Novel data sources to model human behavior at urban scale include but are not limited to: Probe/GPS data, Credit Card Transactions, Traffic and Mobile phone data. Urban mobility models are important in a wide range of application areas. Current mainstream models require socio-demographic information from costly manual surveys, which are in small sample sizes and updated in low frequency. In this study, we propose a novel individual mobility modeling framework, TimeGeo, that extracts all required features from ubiquitous, passive, and sparse digital traces in the information age. In the second part of the talk I analyze sequence of purchases in credit card data reveal life styles in urban populations. I present a framework using a text compression technique on the sequences of credit card purchase to detect ubiquitous patterns of collective behavior. Clustering the consumers by their similarity, we detect five consumer groups. Remarkably, individuals in each consumer group are also similar in age, total expenditure, gender, and the diversity of their social and mobility networks extracted by their mobile phone records. By properly deconstructing transaction data with Zipf-like distributions, this method uncovers sets of significant sequences that reveal insights on collective human behavior.
Note: This talk was originally scheduled on March 13, 2018, and is now confirmed on March 20, 2018.
The Berkeley Distinguished Lectures in Data Science, co-hosted by the Berkeley Institute for Data Science (BIDS) and the Berkeley Division of Data Sciences, feature faculty doing visionary research that illustrates the character of the ongoing data, computational, inferential revolution. All campus community members are welcome and encouraged to attend. Arrive at 3:30pm for tea, coffee and discussion prior to the formal presentation.

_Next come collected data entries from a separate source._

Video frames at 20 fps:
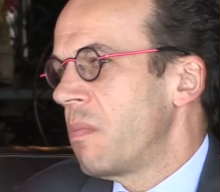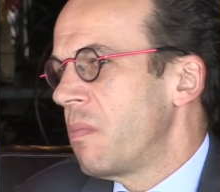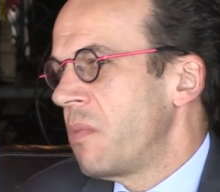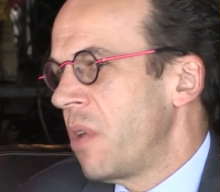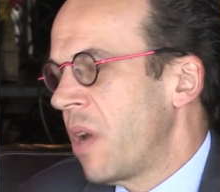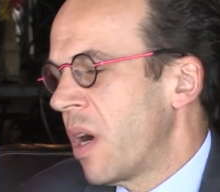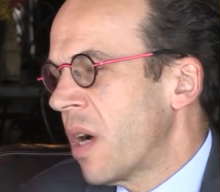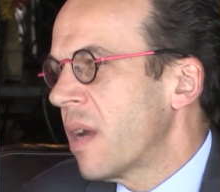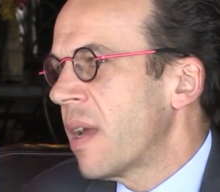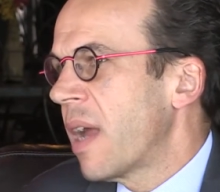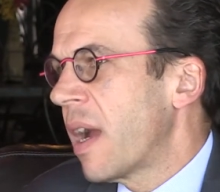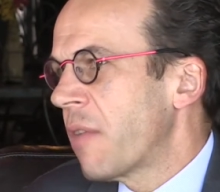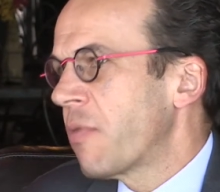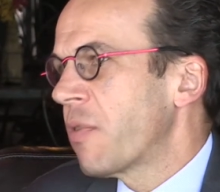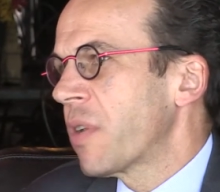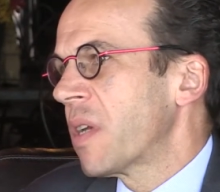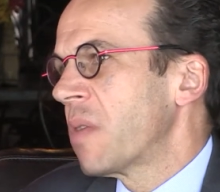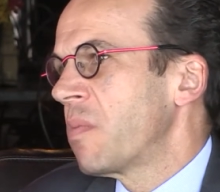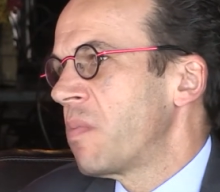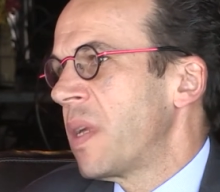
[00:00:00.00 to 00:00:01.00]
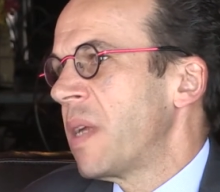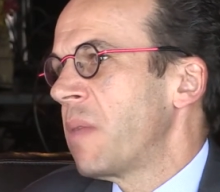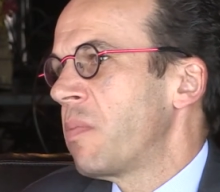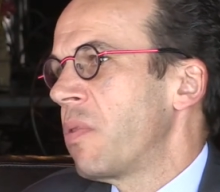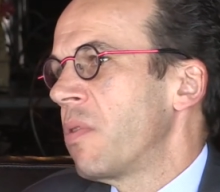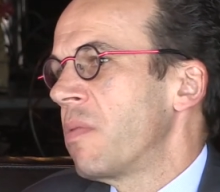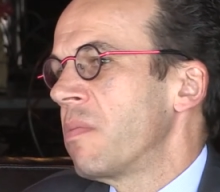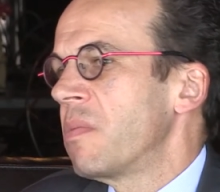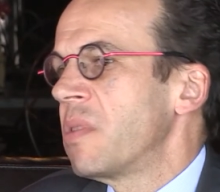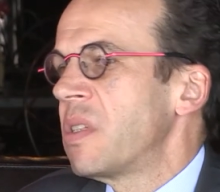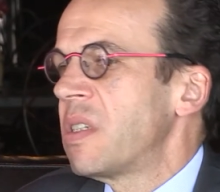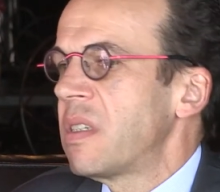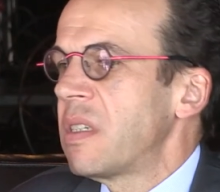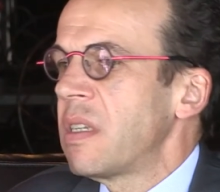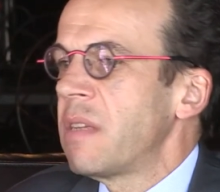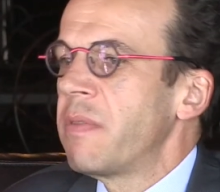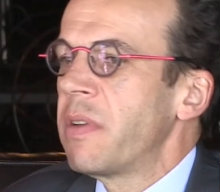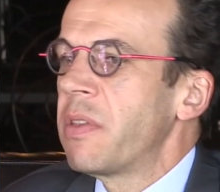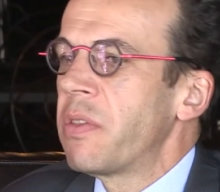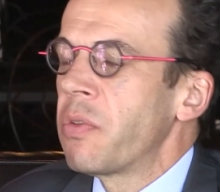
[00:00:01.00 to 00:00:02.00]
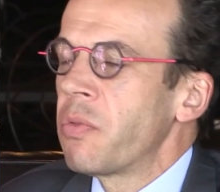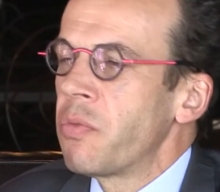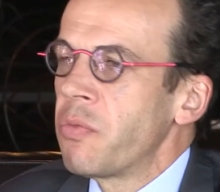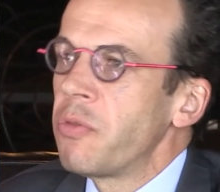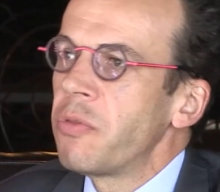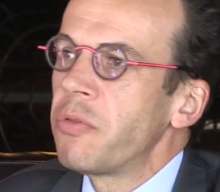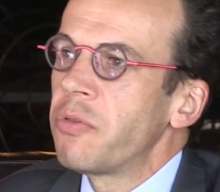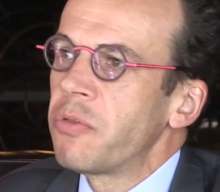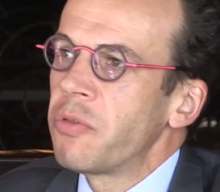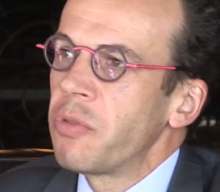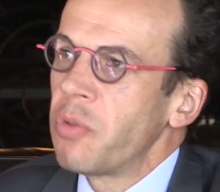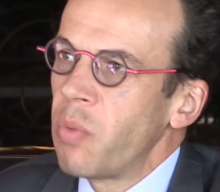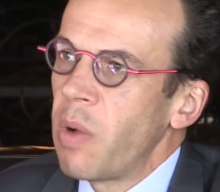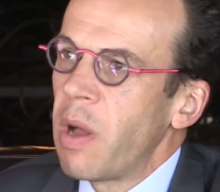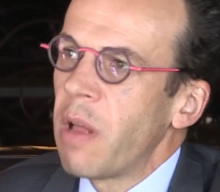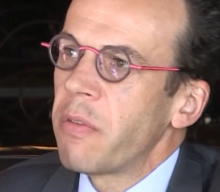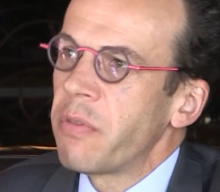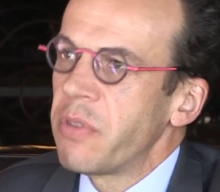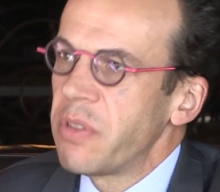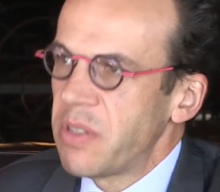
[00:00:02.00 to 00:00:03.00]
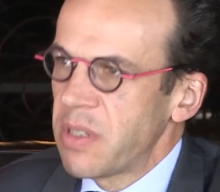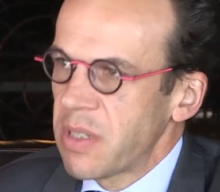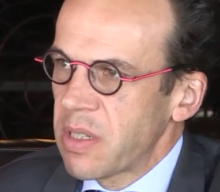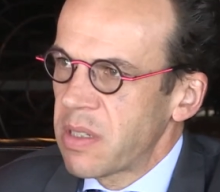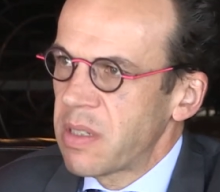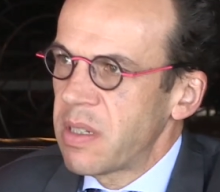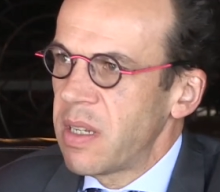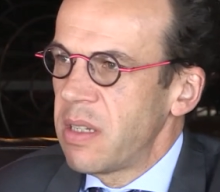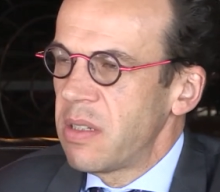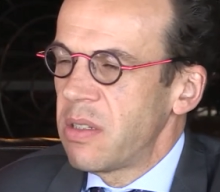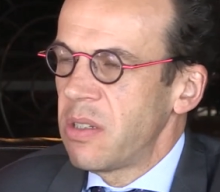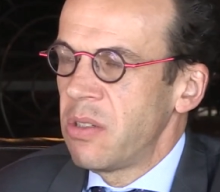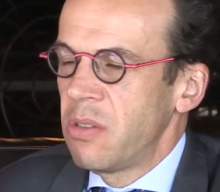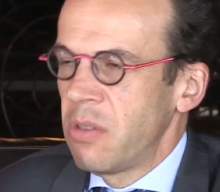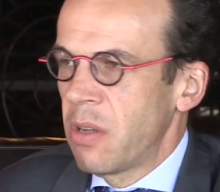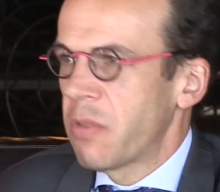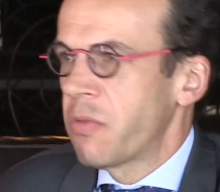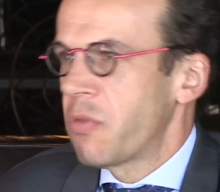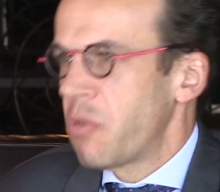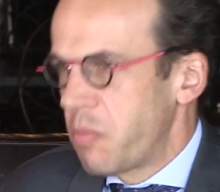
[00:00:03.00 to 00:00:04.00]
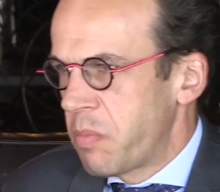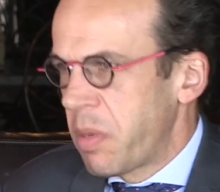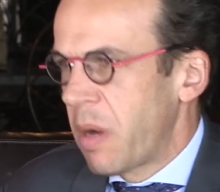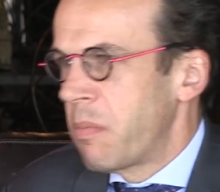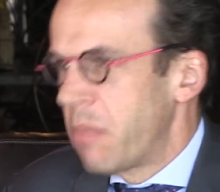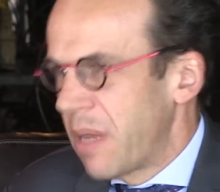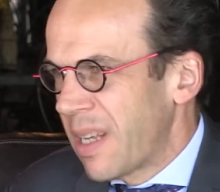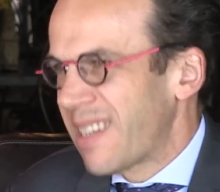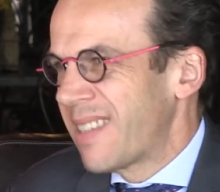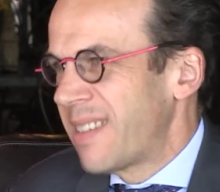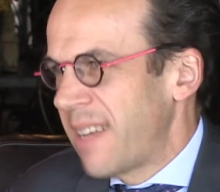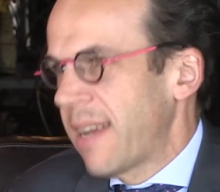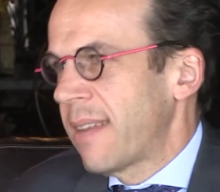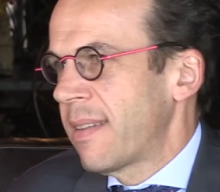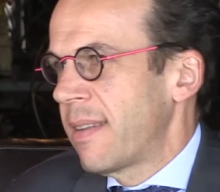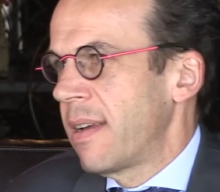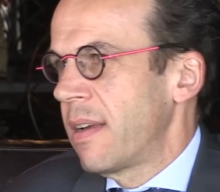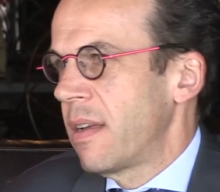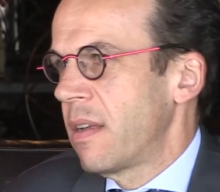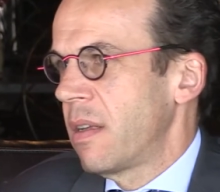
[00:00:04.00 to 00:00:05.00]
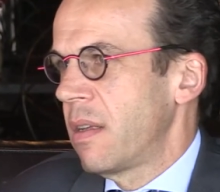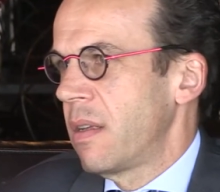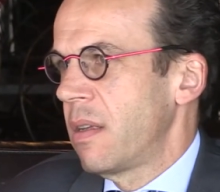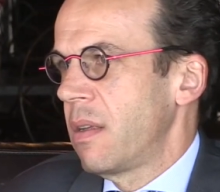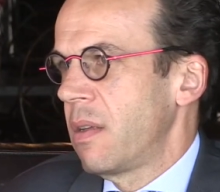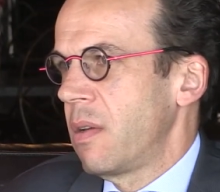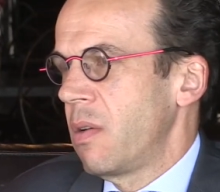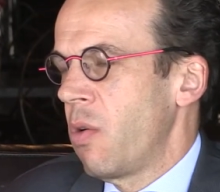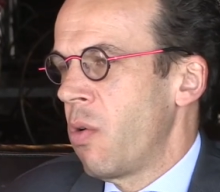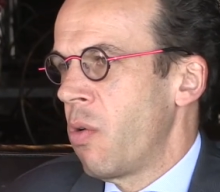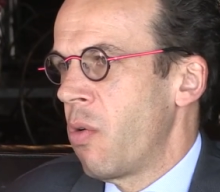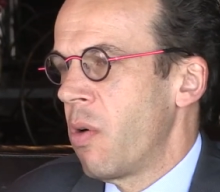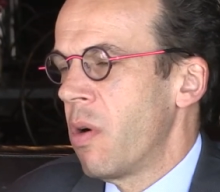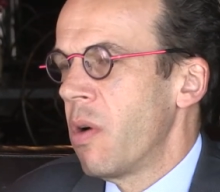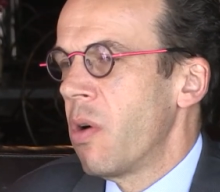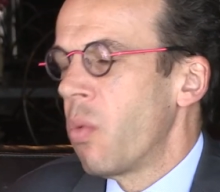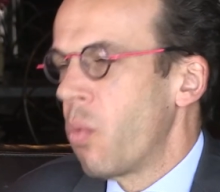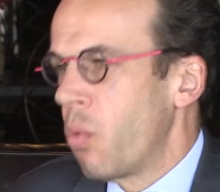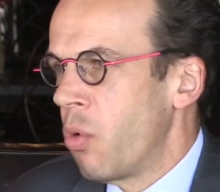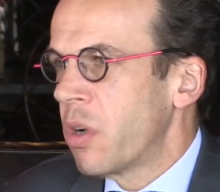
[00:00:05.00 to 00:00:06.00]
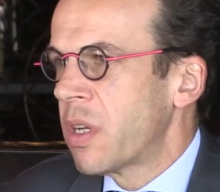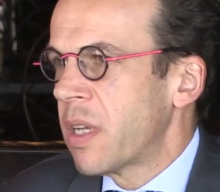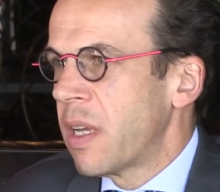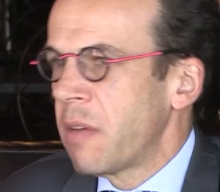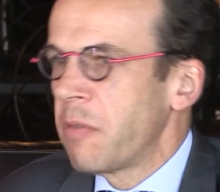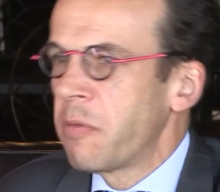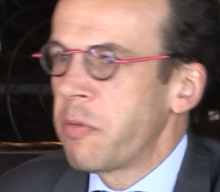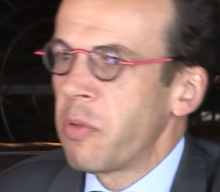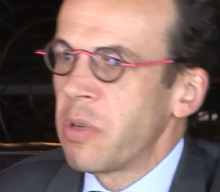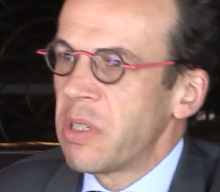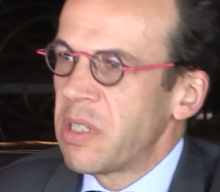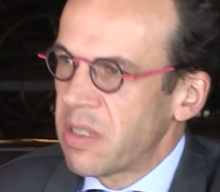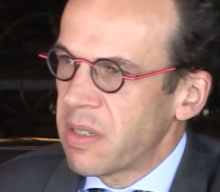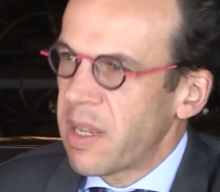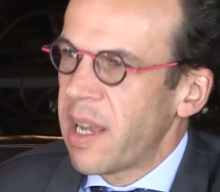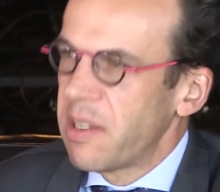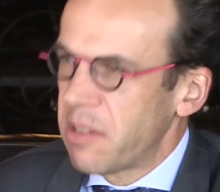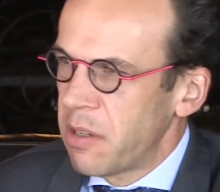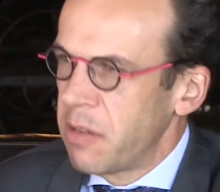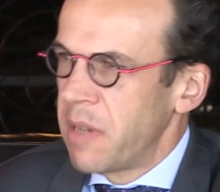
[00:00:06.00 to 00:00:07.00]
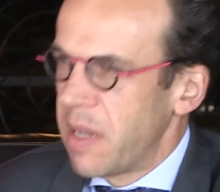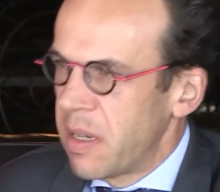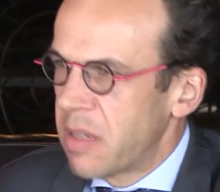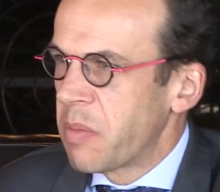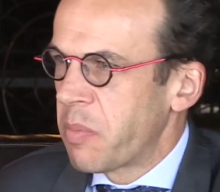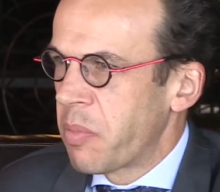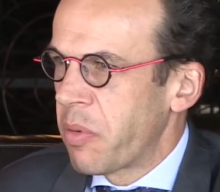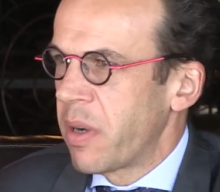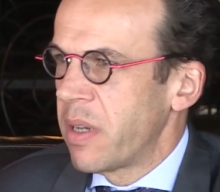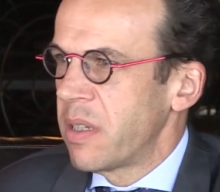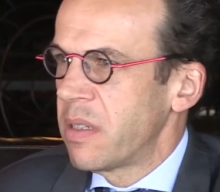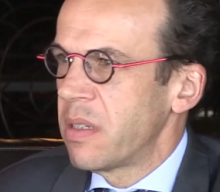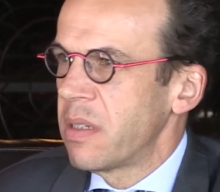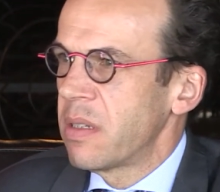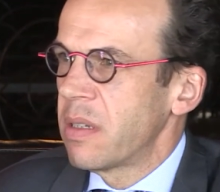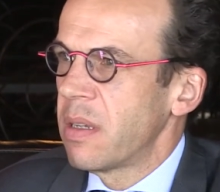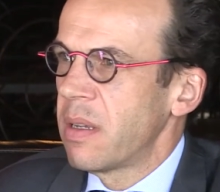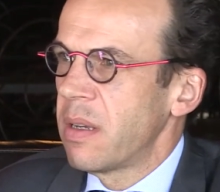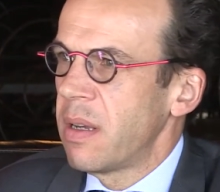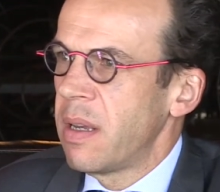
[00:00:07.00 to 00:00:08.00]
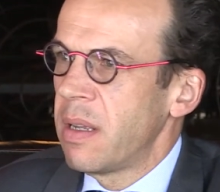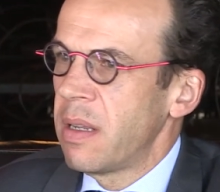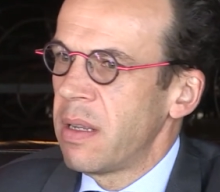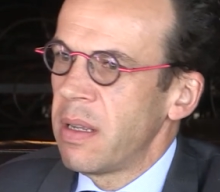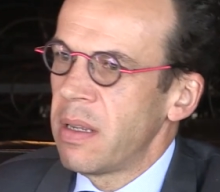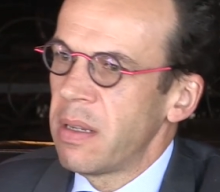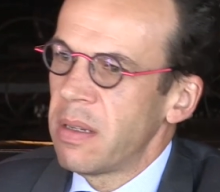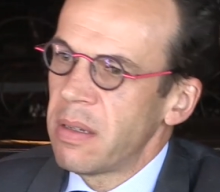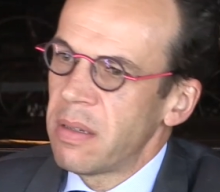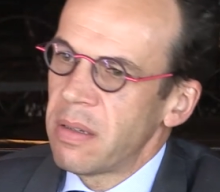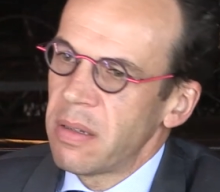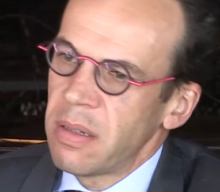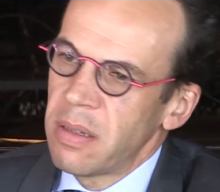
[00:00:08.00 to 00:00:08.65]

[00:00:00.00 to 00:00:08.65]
Young African people must see that the route to wealth and success is not through public sector or working for a state-owned enterprise and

University of California, Berkeley
Marta C. Gonzalez is Associate Professor of City and Regional Planning at the University of California, Berkeley, and a Physics Research faculty in the Energy Technology Area (ETA) at the Lawrence Berkeley National Laboratory (Berkeley Lab). With the support of several companies, cities and foundations, her research team develops computer models to analyze digital traces of information mediated by devices. They process this information to manage the demand in urban infrastructures in relation to energy and mobility. Her recent research uses billions of mobile phone records to understand the appearance of traffic jams and the integration of electric vehicles into the grid, smart meter data records to compare the policy of solar energy adoption and card transactions. Credit to identify habits in spending behavior. Prior to joining Berkeley, Marta worked as an Associate Professor of Civil and Environmental Engineering at MIT, a member of the Operations Research Center and the Center for Advanced Urbanism. She is a member of the scientific council of technology companies such as Gran Data, PTV and the Pecan Street Project consortium.